-- Records supplied follows --

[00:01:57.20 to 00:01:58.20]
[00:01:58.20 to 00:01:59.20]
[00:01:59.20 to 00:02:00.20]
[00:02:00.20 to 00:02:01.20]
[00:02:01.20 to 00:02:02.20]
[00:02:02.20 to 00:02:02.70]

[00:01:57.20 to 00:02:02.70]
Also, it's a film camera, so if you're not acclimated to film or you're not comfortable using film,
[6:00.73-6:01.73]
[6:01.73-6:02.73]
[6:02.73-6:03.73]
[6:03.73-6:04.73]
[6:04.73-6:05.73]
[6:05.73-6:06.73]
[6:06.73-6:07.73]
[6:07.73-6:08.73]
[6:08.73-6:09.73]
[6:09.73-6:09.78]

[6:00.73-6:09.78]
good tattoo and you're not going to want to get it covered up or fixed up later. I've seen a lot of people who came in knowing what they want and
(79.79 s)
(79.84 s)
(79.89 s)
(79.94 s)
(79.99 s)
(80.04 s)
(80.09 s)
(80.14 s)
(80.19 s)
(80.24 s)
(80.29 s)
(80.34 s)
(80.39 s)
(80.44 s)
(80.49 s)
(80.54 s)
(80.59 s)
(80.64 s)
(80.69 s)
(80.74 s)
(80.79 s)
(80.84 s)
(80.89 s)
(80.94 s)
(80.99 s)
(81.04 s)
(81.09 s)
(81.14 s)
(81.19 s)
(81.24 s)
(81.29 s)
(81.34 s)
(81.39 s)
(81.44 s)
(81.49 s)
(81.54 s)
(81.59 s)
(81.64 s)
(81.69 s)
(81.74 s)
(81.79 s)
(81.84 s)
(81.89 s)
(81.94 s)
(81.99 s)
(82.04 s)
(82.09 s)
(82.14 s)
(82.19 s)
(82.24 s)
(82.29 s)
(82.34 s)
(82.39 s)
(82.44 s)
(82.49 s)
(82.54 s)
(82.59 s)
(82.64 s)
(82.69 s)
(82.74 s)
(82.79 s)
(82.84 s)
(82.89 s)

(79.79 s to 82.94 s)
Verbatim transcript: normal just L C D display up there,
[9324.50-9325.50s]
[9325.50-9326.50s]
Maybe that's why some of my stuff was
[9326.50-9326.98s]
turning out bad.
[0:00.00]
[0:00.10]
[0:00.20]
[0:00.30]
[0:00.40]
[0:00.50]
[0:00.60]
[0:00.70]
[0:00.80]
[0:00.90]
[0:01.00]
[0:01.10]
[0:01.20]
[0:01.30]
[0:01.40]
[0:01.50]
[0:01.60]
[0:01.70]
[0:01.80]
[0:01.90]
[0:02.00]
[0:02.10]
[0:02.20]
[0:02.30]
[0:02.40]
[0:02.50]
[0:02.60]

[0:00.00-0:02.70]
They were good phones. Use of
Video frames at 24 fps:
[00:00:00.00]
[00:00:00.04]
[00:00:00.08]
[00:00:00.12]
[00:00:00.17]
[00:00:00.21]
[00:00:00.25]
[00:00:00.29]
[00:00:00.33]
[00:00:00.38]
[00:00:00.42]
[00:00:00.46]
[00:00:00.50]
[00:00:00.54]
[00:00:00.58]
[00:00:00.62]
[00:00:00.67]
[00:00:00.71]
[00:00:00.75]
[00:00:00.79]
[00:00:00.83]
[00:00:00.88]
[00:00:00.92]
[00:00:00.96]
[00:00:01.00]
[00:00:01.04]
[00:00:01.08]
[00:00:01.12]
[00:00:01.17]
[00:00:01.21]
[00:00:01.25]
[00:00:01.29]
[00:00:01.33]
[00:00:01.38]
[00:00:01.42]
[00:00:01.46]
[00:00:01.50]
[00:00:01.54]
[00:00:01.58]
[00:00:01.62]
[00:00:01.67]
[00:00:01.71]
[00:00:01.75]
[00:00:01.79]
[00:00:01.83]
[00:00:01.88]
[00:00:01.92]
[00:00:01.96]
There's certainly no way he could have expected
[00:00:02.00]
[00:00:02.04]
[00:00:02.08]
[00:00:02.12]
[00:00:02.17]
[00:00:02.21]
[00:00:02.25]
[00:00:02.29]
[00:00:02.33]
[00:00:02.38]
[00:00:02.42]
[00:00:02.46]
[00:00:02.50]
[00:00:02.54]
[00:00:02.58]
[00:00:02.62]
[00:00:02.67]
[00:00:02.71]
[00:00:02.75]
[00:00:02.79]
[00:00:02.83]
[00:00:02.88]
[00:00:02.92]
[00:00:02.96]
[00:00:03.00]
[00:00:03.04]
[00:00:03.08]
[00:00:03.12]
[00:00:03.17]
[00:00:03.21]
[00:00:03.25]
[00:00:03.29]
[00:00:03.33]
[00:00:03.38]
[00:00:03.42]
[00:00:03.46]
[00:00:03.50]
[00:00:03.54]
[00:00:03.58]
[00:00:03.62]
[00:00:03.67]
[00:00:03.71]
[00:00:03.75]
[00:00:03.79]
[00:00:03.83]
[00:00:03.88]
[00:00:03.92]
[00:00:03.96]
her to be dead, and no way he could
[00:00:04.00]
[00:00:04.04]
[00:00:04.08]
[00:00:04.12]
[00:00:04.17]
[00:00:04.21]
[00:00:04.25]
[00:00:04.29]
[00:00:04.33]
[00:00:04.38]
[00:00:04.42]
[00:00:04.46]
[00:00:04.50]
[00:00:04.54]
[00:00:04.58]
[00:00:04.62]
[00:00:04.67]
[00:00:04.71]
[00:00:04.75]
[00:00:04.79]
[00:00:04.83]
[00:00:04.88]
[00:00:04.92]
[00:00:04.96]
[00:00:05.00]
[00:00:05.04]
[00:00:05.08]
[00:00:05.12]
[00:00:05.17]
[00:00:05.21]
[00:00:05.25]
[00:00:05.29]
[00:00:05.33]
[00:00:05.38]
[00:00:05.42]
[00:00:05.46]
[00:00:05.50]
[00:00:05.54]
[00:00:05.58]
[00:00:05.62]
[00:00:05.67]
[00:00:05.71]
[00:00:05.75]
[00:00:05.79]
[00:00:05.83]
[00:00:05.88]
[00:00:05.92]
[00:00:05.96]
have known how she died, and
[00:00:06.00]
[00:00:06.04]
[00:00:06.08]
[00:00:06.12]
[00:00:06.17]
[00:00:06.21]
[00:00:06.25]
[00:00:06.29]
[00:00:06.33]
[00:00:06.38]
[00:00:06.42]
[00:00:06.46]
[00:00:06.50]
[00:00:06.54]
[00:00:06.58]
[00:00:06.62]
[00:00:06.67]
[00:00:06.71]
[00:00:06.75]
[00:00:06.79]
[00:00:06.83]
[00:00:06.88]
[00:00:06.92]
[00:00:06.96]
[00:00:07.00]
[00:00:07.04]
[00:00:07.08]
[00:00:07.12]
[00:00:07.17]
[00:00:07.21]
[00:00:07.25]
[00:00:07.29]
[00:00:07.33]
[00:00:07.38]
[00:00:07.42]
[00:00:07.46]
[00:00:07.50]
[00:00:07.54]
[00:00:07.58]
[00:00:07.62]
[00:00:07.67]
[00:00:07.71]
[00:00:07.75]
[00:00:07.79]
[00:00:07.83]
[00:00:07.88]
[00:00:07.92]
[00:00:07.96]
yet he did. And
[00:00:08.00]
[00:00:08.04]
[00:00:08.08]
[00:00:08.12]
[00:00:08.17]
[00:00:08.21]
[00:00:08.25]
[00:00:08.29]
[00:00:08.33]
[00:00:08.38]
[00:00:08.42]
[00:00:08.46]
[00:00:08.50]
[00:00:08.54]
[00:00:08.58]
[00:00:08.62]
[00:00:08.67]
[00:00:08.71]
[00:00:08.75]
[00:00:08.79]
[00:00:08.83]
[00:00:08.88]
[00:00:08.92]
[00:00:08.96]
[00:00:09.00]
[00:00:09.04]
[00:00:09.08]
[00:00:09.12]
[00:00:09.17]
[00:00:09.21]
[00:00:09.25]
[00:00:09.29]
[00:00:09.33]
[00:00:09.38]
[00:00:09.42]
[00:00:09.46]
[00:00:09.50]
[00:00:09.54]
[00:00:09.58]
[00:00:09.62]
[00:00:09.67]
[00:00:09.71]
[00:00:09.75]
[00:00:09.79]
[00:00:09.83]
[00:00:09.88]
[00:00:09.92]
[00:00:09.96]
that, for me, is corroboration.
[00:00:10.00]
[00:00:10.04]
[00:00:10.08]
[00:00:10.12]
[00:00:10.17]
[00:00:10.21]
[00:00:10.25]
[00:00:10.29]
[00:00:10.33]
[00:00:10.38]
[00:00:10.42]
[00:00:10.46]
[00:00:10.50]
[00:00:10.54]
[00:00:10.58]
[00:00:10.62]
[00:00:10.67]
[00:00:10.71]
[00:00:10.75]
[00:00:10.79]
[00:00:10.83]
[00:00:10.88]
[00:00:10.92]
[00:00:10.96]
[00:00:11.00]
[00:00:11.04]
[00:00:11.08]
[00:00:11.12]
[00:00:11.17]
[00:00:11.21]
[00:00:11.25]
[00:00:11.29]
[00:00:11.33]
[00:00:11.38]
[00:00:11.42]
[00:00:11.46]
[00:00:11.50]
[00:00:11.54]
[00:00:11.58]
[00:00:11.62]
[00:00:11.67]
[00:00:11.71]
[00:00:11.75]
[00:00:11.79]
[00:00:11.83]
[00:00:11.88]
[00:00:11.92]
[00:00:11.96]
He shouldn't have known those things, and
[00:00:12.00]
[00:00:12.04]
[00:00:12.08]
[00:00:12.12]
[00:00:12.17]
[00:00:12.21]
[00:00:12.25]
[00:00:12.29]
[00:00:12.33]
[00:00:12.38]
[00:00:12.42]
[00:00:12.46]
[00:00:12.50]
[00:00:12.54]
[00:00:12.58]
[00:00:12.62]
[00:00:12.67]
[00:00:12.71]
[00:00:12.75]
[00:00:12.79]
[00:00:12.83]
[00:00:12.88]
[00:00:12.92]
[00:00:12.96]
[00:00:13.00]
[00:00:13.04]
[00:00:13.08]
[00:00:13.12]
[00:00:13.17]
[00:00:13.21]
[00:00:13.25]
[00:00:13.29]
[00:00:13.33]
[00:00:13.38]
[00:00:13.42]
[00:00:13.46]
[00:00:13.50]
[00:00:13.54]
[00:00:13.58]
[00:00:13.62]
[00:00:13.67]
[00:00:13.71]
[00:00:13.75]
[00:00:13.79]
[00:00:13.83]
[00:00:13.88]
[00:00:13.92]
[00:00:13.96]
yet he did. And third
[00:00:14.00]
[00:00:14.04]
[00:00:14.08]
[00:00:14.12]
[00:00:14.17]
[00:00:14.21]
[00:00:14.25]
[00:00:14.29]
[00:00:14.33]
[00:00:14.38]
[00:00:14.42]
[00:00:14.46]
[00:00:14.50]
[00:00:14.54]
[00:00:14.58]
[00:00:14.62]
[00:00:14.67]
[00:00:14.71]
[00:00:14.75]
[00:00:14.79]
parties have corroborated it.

-- Records supplied concluded --

Exercise description: For this exercise, please copy exactly the lines from the one holding "[00:00:10.79]" through the end of the records, the first and last included.

Response below:
[00:00:10.79]
[00:00:10.83]
[00:00:10.88]
[00:00:10.92]
[00:00:10.96]
[00:00:11.00]
[00:00:11.04]
[00:00:11.08]
[00:00:11.12]
[00:00:11.17]
[00:00:11.21]
[00:00:11.25]
[00:00:11.29]
[00:00:11.33]
[00:00:11.38]
[00:00:11.42]
[00:00:11.46]
[00:00:11.50]
[00:00:11.54]
[00:00:11.58]
[00:00:11.62]
[00:00:11.67]
[00:00:11.71]
[00:00:11.75]
[00:00:11.79]
[00:00:11.83]
[00:00:11.88]
[00:00:11.92]
[00:00:11.96]
He shouldn't have known those things, and
[00:00:12.00]
[00:00:12.04]
[00:00:12.08]
[00:00:12.12]
[00:00:12.17]
[00:00:12.21]
[00:00:12.25]
[00:00:12.29]
[00:00:12.33]
[00:00:12.38]
[00:00:12.42]
[00:00:12.46]
[00:00:12.50]
[00:00:12.54]
[00:00:12.58]
[00:00:12.62]
[00:00:12.67]
[00:00:12.71]
[00:00:12.75]
[00:00:12.79]
[00:00:12.83]
[00:00:12.88]
[00:00:12.92]
[00:00:12.96]
[00:00:13.00]
[00:00:13.04]
[00:00:13.08]
[00:00:13.12]
[00:00:13.17]
[00:00:13.21]
[00:00:13.25]
[00:00:13.29]
[00:00:13.33]
[00:00:13.38]
[00:00:13.42]
[00:00:13.46]
[00:00:13.50]
[00:00:13.54]
[00:00:13.58]
[00:00:13.62]
[00:00:13.67]
[00:00:13.71]
[00:00:13.75]
[00:00:13.79]
[00:00:13.83]
[00:00:13.88]
[00:00:13.92]
[00:00:13.96]
yet he did. And third
[00:00:14.00]
[00:00:14.04]
[00:00:14.08]
[00:00:14.12]
[00:00:14.17]
[00:00:14.21]
[00:00:14.25]
[00:00:14.29]
[00:00:14.33]
[00:00:14.38]
[00:00:14.42]
[00:00:14.46]
[00:00:14.50]
[00:00:14.54]
[00:00:14.58]
[00:00:14.62]
[00:00:14.67]
[00:00:14.71]
[00:00:14.75]
[00:00:14.79]
parties have corroborated it.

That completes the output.